Community Detection in Graphs
In a graph structure, what can be called a community? The notion of community structure captures the tendency of nodes to be organized into groups and members within a community are more similar among each other. Typically, a community in graphs/networks is a set of nodes with more/better/stronger connections between its members, than to the rest of the network. However, there is no widely accepted single definition. It depends heavily on the application domain and the properies of the graph.

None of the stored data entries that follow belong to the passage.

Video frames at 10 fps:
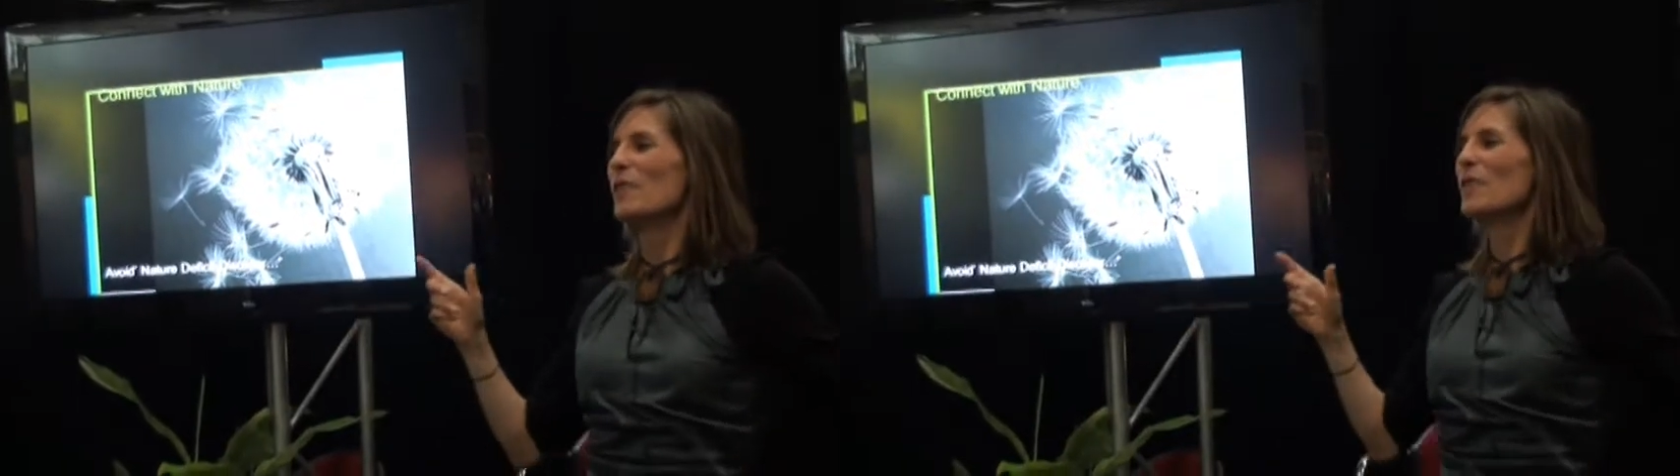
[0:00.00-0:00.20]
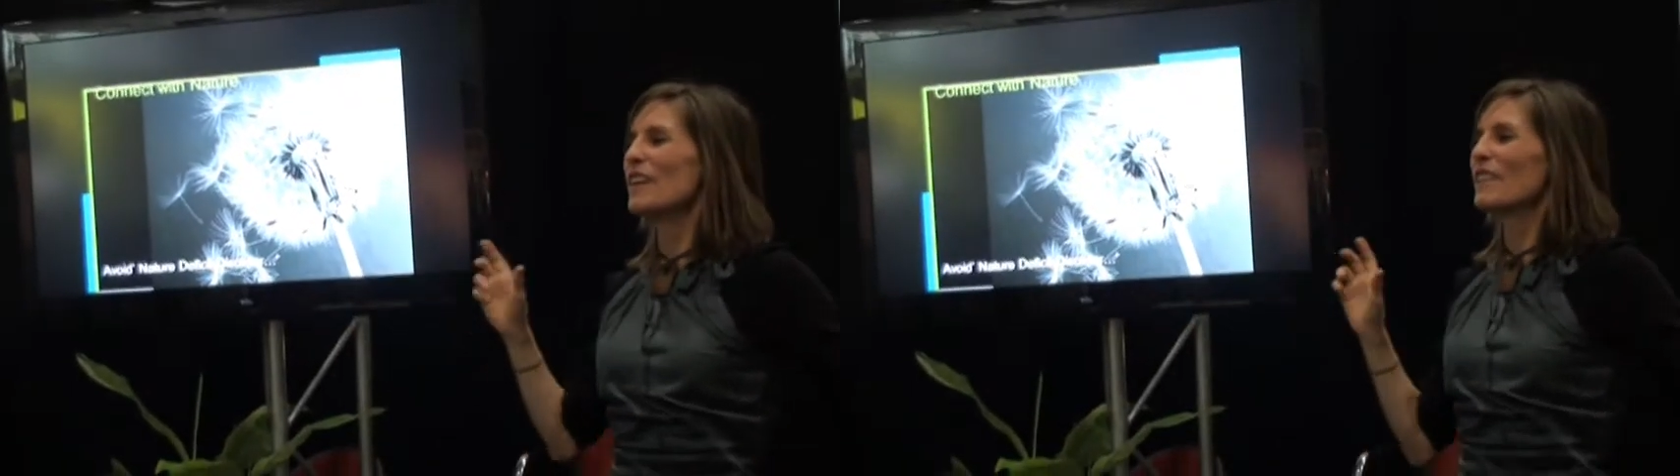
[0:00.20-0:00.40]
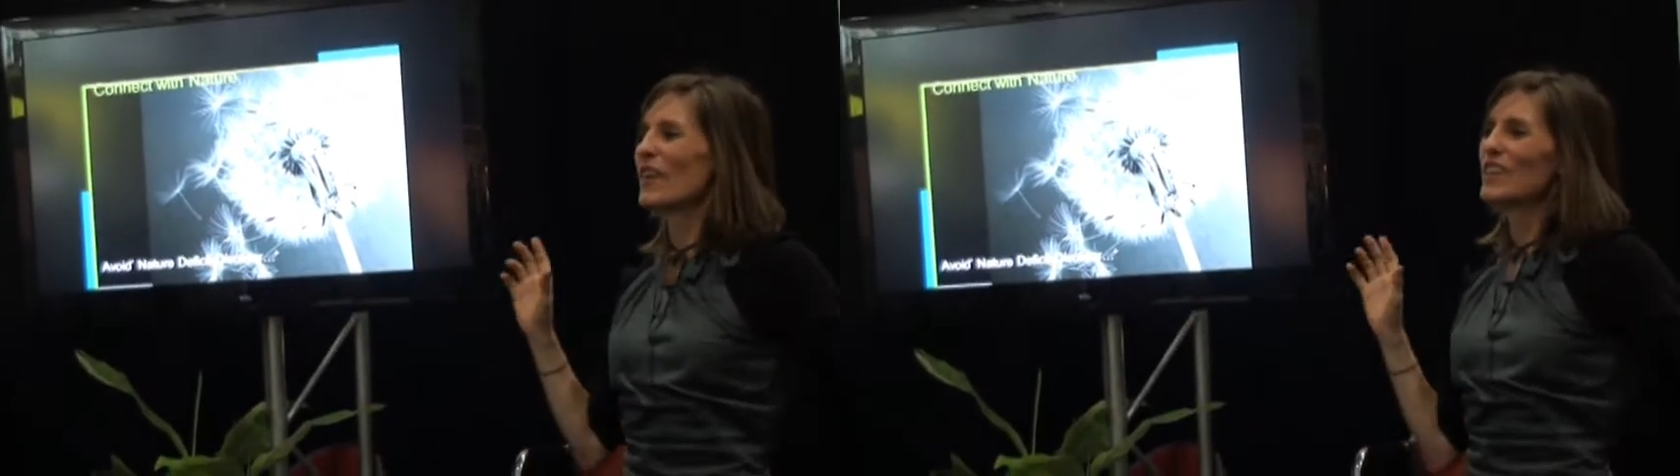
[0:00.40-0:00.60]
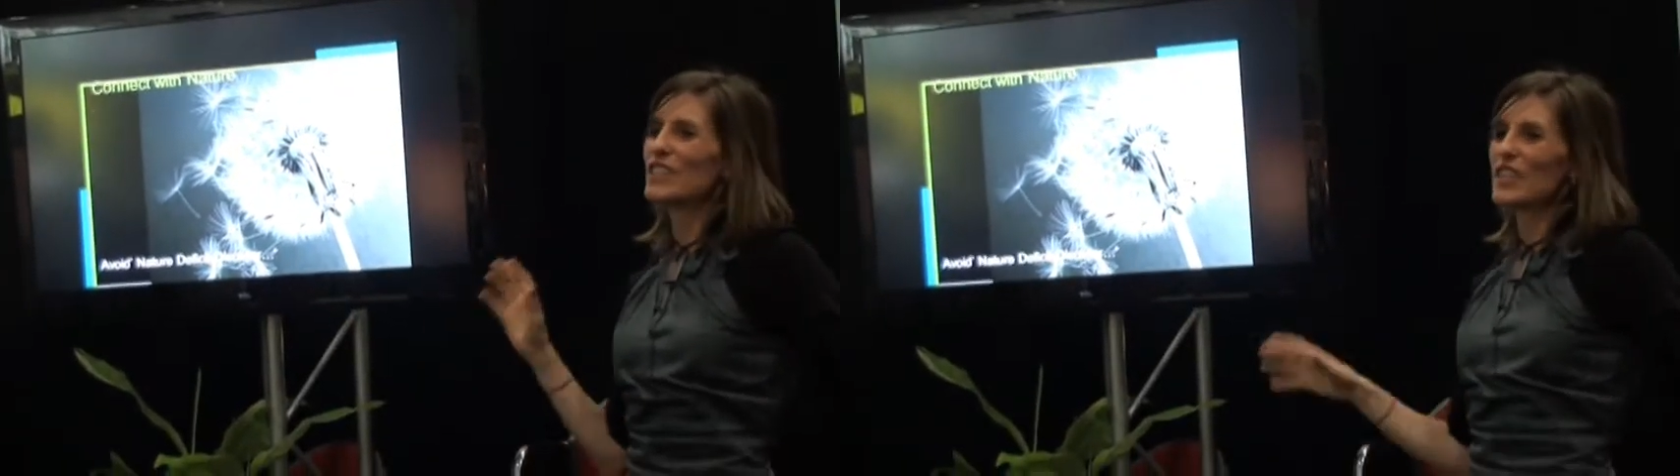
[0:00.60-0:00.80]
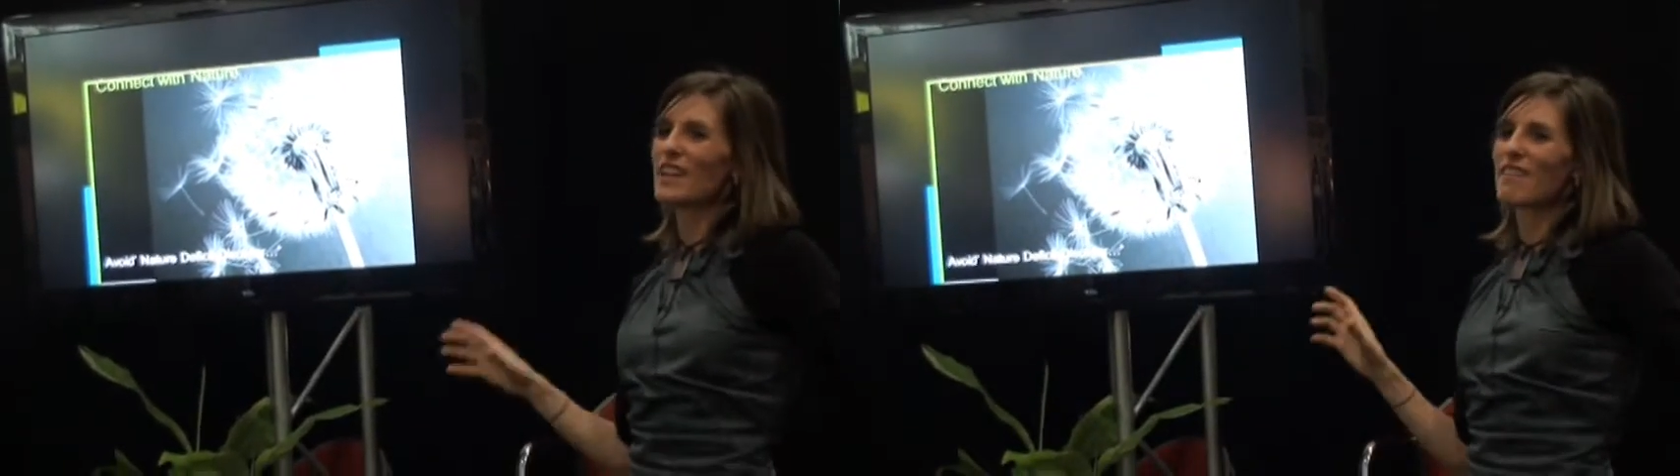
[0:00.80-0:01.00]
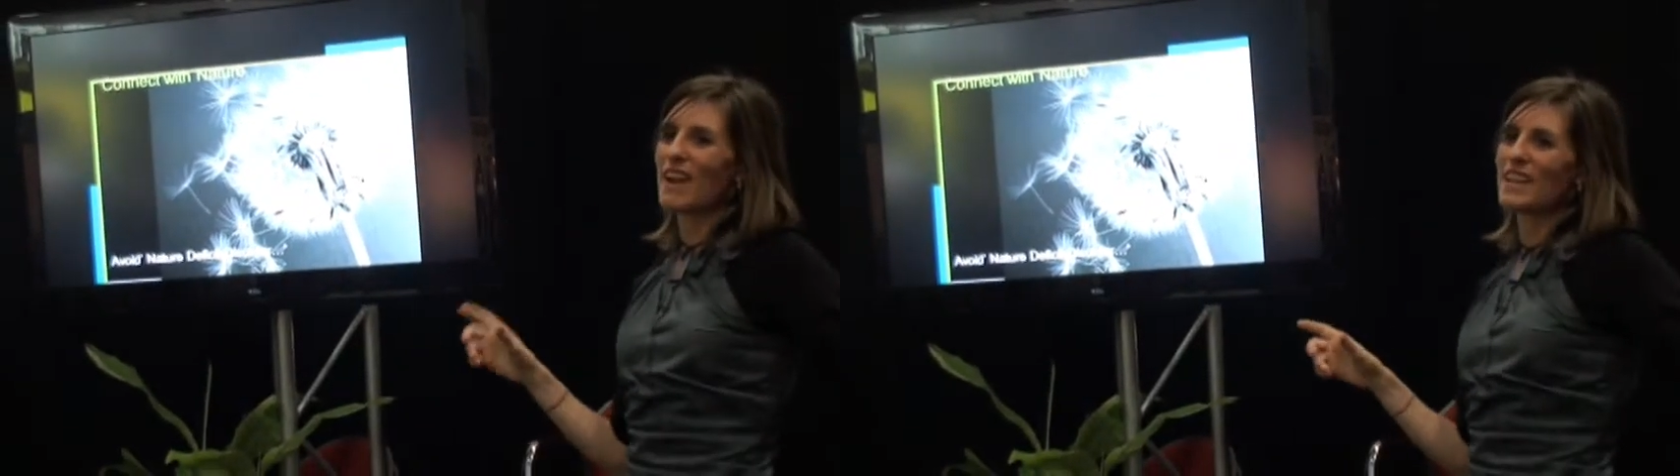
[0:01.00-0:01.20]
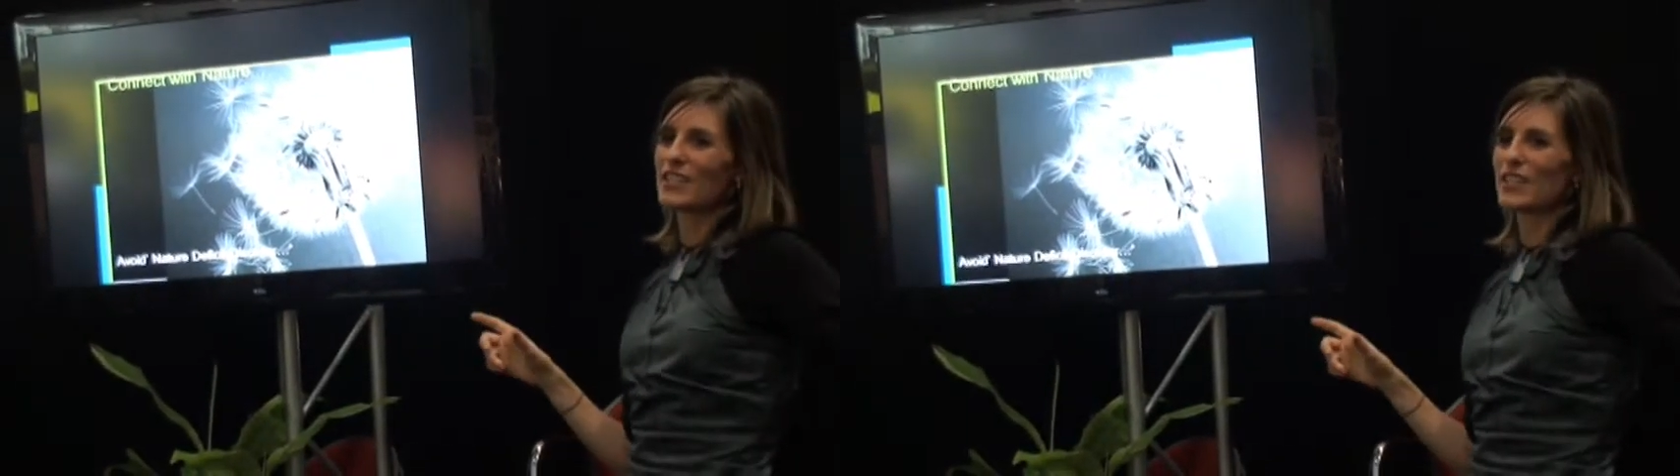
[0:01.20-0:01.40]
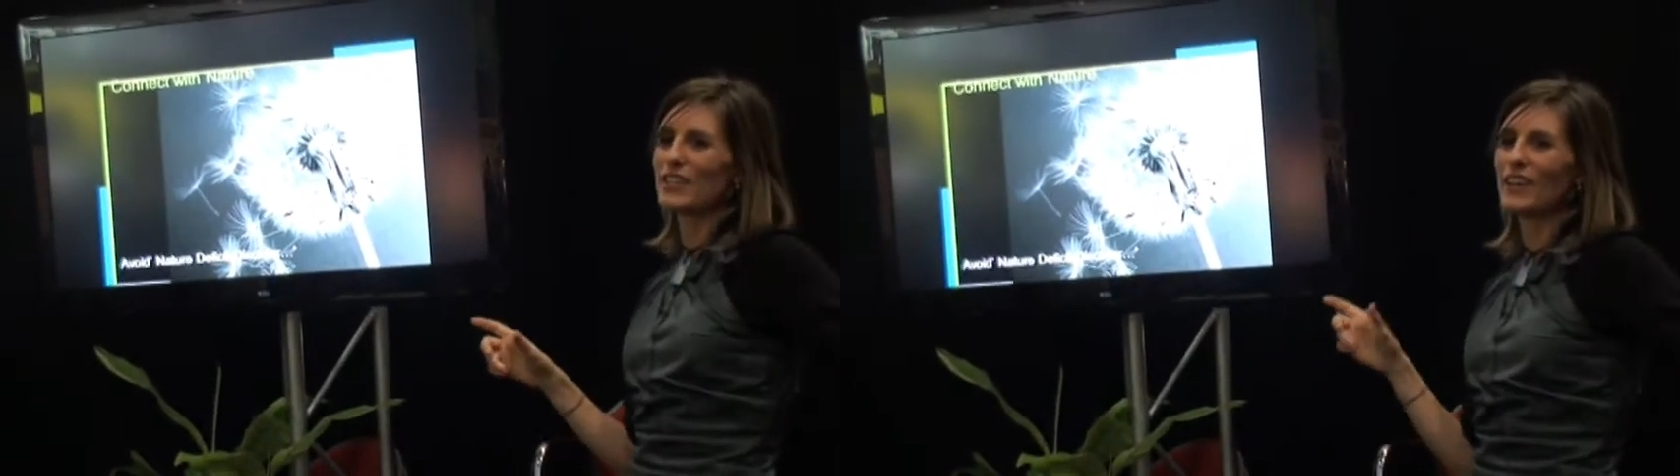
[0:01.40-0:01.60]
we've got a
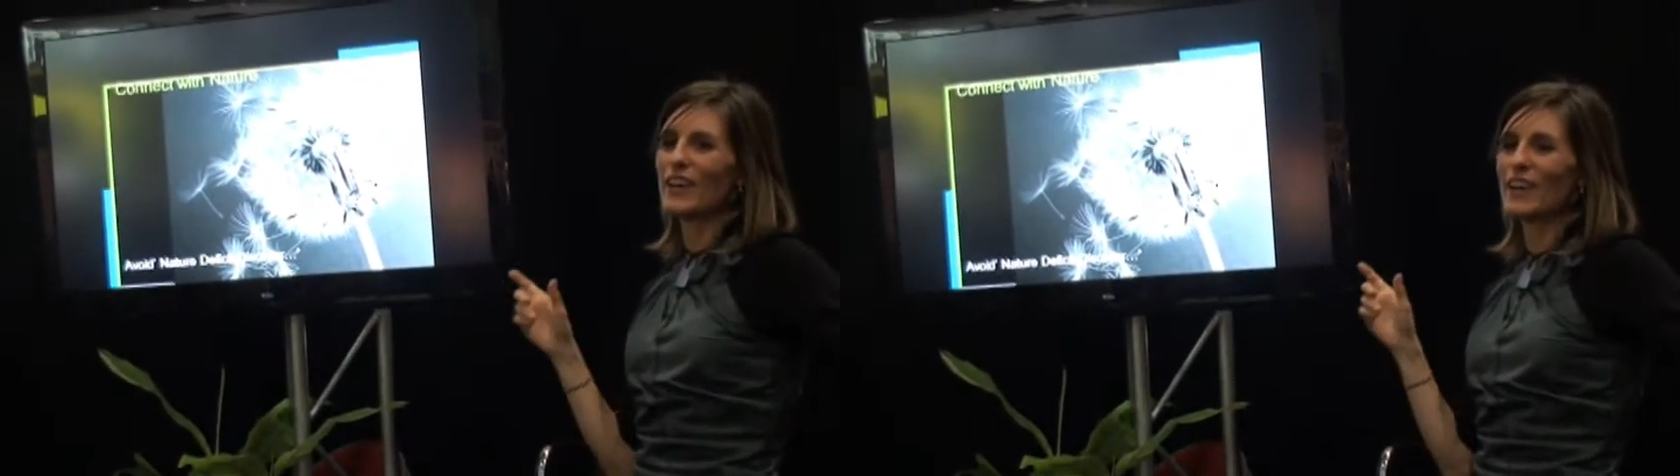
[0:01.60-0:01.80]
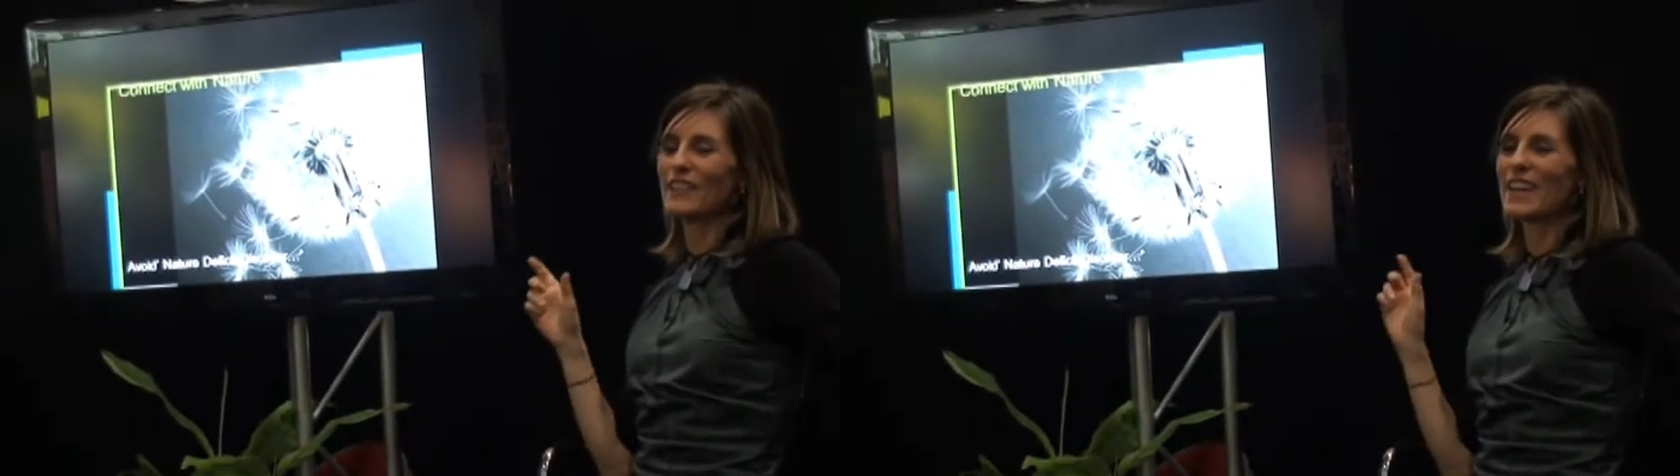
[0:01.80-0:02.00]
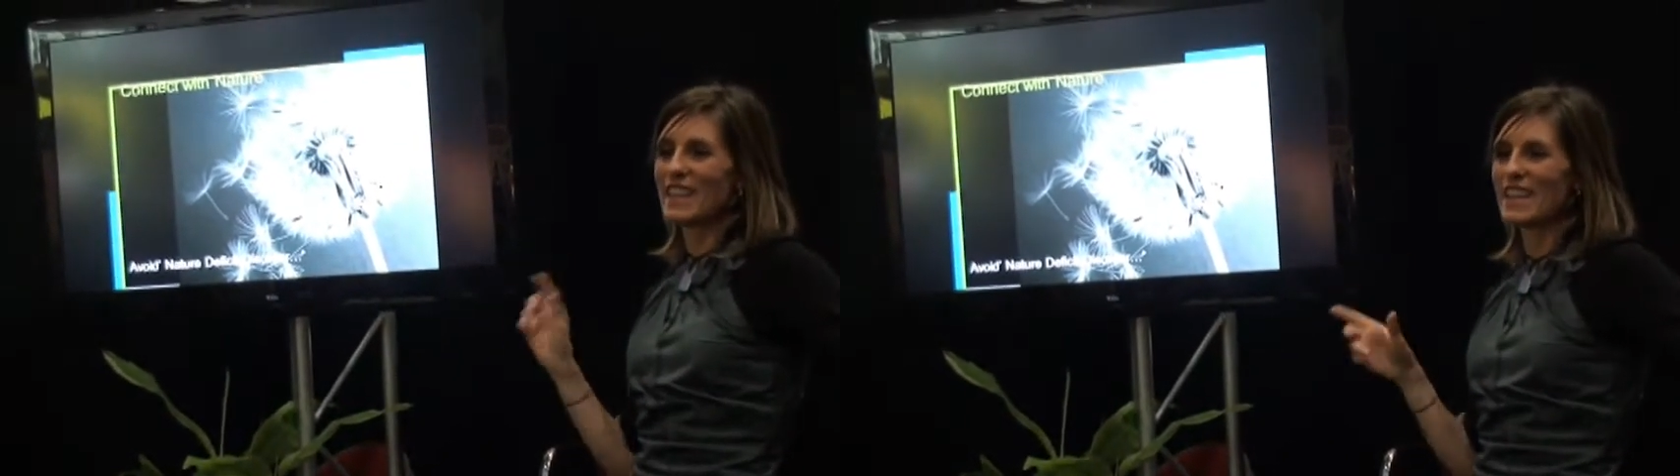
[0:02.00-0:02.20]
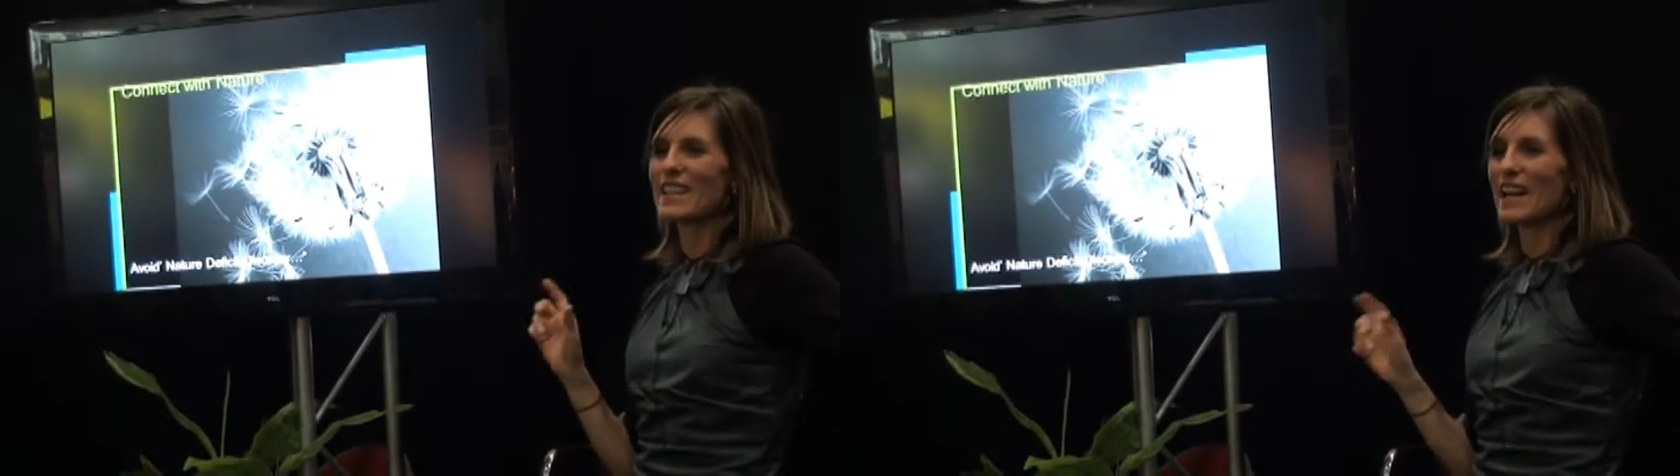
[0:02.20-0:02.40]
generation of, I think,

Finding Local Communities with Diffusion
To detect communities in a graph, we can utilize the idea of Label Propagation. More specifically, with label propagation, we define the the community of a given node $i$ in the graph $G$ by
\[Y_{\text{diffusion}} = \sum_{k=0}^{\infty} \alpha^k M^k Y_0 = \alpha (M Y_0) + \alpha^2 (M^2 Y_0) + \alpha^3 (M^3 Y_0) + ...\]- $Y_0 \in \mathbb{R}^{n \times 1}$ is a binary vector whose $i$-th entry is set to $1$ while other entries are set to $0$
- $M =$ random walk matrix
- $\alpha$ is a constant providing decaying weight such that $\sum_{k=0}^{\infty} \alpha^k = 1$.
In $Y_{\text{diffusion}}$, the $j$-th entry indicates the probability of node $j$ belongs to the community of node $i$.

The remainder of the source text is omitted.